Ethically challenged and famously angry Rep. Michael Grimm was indicted, hastening his inevitable move to a co-hosting gig on "The Five." Congress will be in session for the next nine weeks, because you shouldn't be allowed to enjoy spring too much. And a Senate candidate thinks senators aren't paid enough, though he probably hasn't factored in all the free meals at the Erickson & Co. Townhouse. This is HUFFPOST HILL for Monday, April 28th, 2014:
CONGRESS IS BACK FOR NINE WEEKS - In case you're wondering why all those woodland creatures were shuddering in holes and your daughter's head is spinning 360 degrees with her eyes rolled back, this is why. Roll Call: "Optimism has vanished about getting all dozen appropriations bills cleared by the start of the fiscal year, a hallmark of regular order last achieved 20 years ago. But a record early start to the process, thanks to the agreement on the $1.014 trillion spending grand total sealed last year, has created a realistic expectation that at least a handful of the measures will be enacted à la carte before November, which last happened during Barack Obama’s first year as president…An acid test comes Tuesday for the long-shot drive to overhaul the housing finance system. The Senate Banking Committee will take up a bipartisan bill that would retain an explicit federal backstop behind the mortgage market, something many Republicans want to do away with, while eventually getting rid of mortgage financiers Fannie Mae and Freddie Mac — as well as their mission to promote affordable housing, something many Democrats hold dear... As soon as this week, the Senate will take up legislation with potential to embody something highly unusual in an election year: a bipartisan deal to change energy policy. The scope of the measure, which has been on the drawing board longer than three years, remains modest. It would seek to improve the nation’s energy efficiency through modest grants to states and cities for drafting stricter building codes, incentives for manufacturers to reduce their carbon footprints and the creation of energy-savings guidelines for federal buildings." [Roll Call]

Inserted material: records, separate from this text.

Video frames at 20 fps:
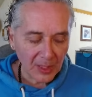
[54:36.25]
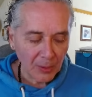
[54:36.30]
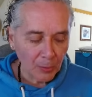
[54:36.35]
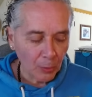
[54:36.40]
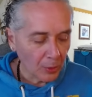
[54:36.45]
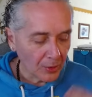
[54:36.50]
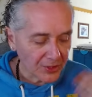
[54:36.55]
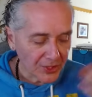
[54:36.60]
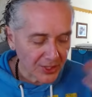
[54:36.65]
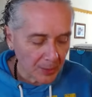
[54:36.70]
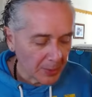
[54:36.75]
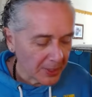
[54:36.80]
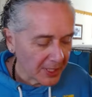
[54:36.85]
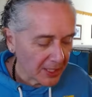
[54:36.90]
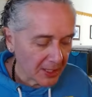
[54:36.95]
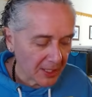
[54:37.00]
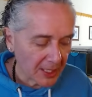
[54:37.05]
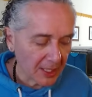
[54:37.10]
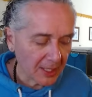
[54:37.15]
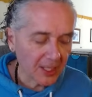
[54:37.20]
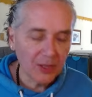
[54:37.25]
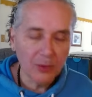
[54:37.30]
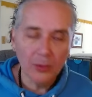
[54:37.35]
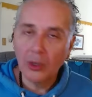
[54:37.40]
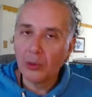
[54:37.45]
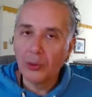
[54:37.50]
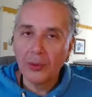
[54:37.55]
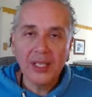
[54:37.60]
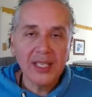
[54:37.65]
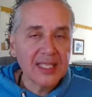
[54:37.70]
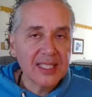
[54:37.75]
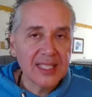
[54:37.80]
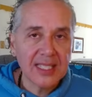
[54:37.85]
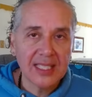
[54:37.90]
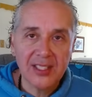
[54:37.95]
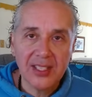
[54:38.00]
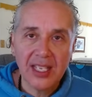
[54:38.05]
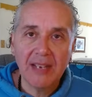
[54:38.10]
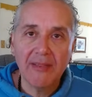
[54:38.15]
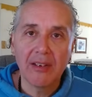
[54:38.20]
Well, somebody could argue, well, we
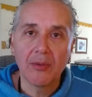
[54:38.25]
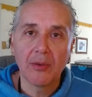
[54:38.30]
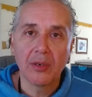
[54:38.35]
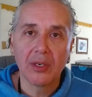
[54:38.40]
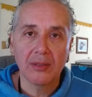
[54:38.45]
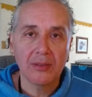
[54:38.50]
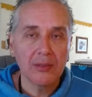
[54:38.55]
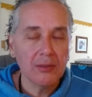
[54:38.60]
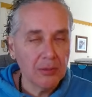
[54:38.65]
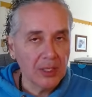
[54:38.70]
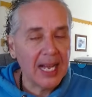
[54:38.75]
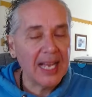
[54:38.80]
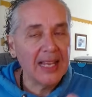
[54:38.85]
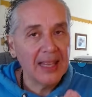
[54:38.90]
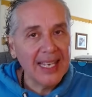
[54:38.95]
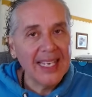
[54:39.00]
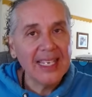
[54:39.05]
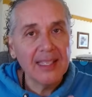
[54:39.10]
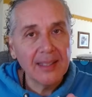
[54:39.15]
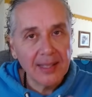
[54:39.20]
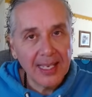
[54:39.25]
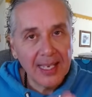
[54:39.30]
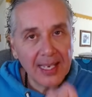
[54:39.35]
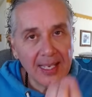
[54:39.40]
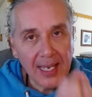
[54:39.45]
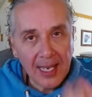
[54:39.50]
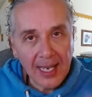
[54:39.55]
exist everywhere. Oh, well, I like that.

REP. MICHAEL GRIMM INDICTED FOR FRAUD, PLEADS 'NOT GUILTY' - AP: "Following a two-year investigation of his campaign financing, U.S. Rep. Michael Grimm was indicted Monday on federal mail, wire and tax fraud charges stemming from a restaurant he operated before entering Congress, a case he says is trumped up. The Staten Island Republican was arrested Monday morning and pleaded not guilty to a 20-count federal indictment. He was released on $400,000 bail. Grimm claims the government framed him. He says investigators couldn't make a campaign finance case against him stick, so they trumped up the fraud accusations. He said he is the victim of a 'political witch hunt.' 'I'm going to fight tooth and nail until I am exonerated,' he said. Grimm is charged with engaging in schemes to underreport wages for restaurant workers, including some who were in the country illegally. He is accused of concealing more than $1 million in sales and wages. Authorities said that when he was deposed by an attorney representing former employees in a lawsuit, Grimm lied under oath about his allegedly fraudulent business practices. Authorities allege the fraud occurred from 2007 to 2010. Grimm, a former FBI agent who spent a decade working for the bureau before leaving in the mid-2000s to pursue private business interests, was elected in 2010 and took office in 2011." [AP]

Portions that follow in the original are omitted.